Sweden’s approach to COVID-19 reflects the country’s distinctive culture, and aspects of it may not be easy to replicate elsewhere. In particular, reliance on official recommendations and individual responsibility may not travel well beyond Scandinavia. Sweden is a special country characterized by high levels of trust—not just between people but between people and government institutions. Swedes were primed to take voluntary recommendations seriously in a way that citizens of other nations may not be.
Swedes are also generally healthier than citizens of many other countries, so additional precautions may be necessary to protect the infirm in other parts of the world. Countries lifting restrictions should also learn from Sweden’s missteps when it comes to the elderly and immigrants: masks and other protective equipment should be made immediately available in nursing homes, and greater emphasis should be placed on protecting service-sector workers who are at higher risk because of age or infirmity. But the emphasis must be on helping at-risk people stay safe and out of harm’s way, not locking entire societies down.
As scientists learn more about the virus and authorities develop new and better ways to work around the contagion—altering the parameters for calculating herd immunity to account for behavioral changes, for instance—the justification for general lockdowns grows weaker and weaker. Even in places like the United States and the United Kingdom, where the pool of at-risk people is much larger, the cost of protecting these people is much lower than forcing everyone to stay home. Managing the path to herd immunity means, above all, protecting the vulnerable.

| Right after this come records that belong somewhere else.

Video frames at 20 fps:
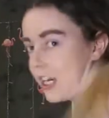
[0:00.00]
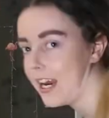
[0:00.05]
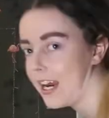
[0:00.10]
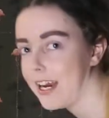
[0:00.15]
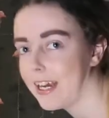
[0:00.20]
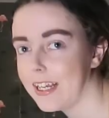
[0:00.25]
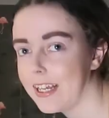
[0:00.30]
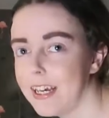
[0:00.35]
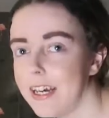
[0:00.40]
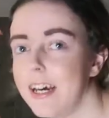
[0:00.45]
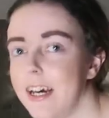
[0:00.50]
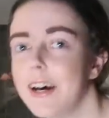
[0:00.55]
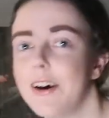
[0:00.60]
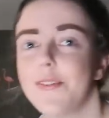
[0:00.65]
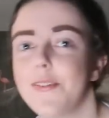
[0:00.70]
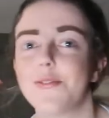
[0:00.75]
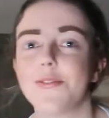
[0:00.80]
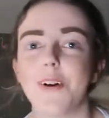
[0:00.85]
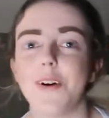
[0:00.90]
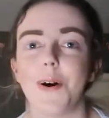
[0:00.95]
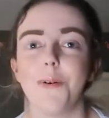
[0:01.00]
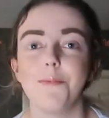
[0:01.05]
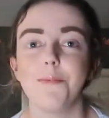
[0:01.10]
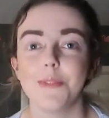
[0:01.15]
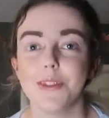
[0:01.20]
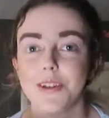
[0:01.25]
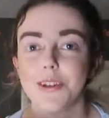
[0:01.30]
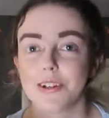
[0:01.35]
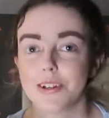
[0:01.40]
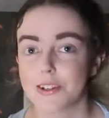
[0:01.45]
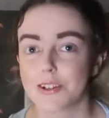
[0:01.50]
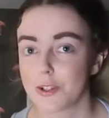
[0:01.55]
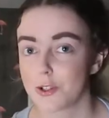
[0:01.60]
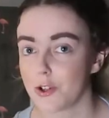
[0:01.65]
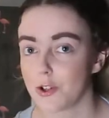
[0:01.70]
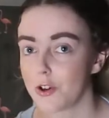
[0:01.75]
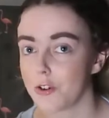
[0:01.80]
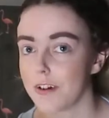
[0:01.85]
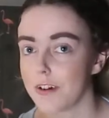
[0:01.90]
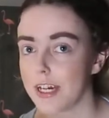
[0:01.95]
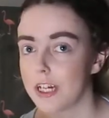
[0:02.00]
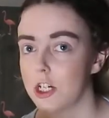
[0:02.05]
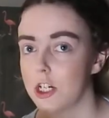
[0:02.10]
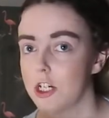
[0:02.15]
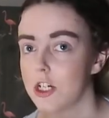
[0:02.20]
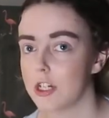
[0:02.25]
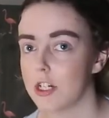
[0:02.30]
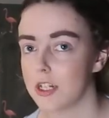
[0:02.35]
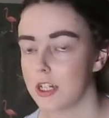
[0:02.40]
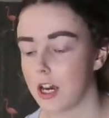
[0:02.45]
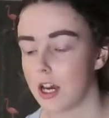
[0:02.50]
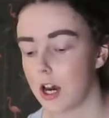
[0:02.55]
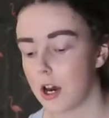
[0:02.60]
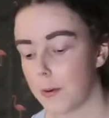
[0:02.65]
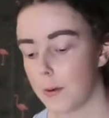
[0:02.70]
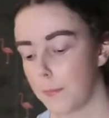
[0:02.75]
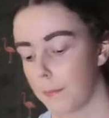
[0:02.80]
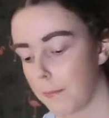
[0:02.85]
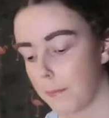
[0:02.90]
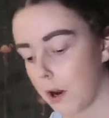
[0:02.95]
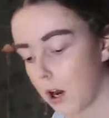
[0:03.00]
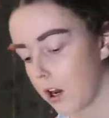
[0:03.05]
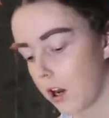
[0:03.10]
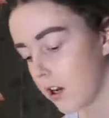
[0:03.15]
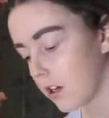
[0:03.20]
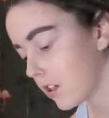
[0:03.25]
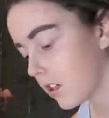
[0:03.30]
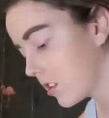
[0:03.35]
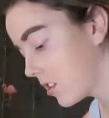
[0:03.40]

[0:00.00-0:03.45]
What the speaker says: yay, from the storage box.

Sweden learned that the hard way, but the situation there is now under control.
As the pain of national lockdowns grows intolerable and countries realize that managing—rather than defeating—the pandemic is the only realistic option, more and more of them will begin to open up. Smart social distancing to keep health-care systems from being overwhelmed, improved therapies for the afflicted, and better protections for at-risk groups can help reduce the human toll. But at the end of the day, increased—and ultimately, herd—immunity may be the only viable defense against the disease, so long as vulnerable groups are protected along the way. Whatever marks Sweden deserves for managing the pandemic, other nations are beginning to see that it is ahead of the curve.